> _What is needed_:
Any pictures should be dropped; everything else in the records is to be returned exactly.

---*---

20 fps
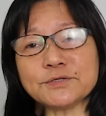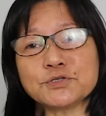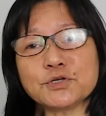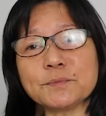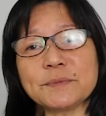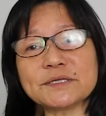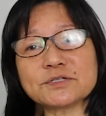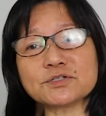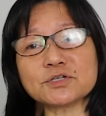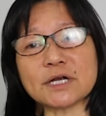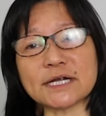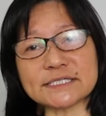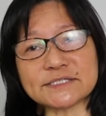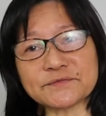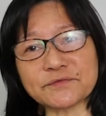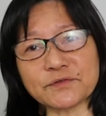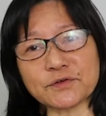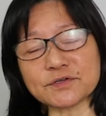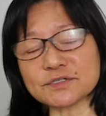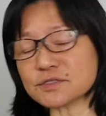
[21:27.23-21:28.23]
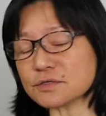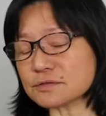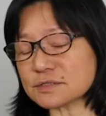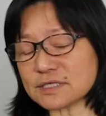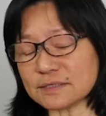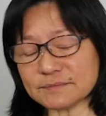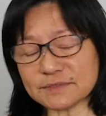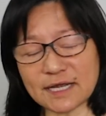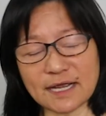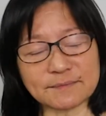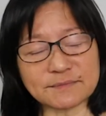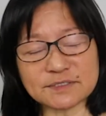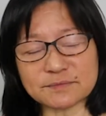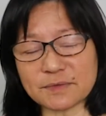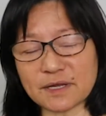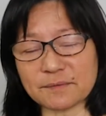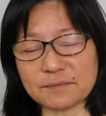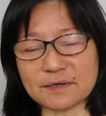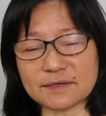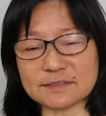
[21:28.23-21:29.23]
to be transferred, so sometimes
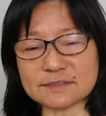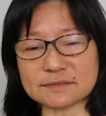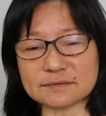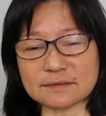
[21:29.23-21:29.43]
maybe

---*---

> _Output of the task_:
20 fps
[21:27.23-21:28.23]
[21:28.23-21:29.23]
to be transferred, so sometimes
[21:29.23-21:29.43]
maybe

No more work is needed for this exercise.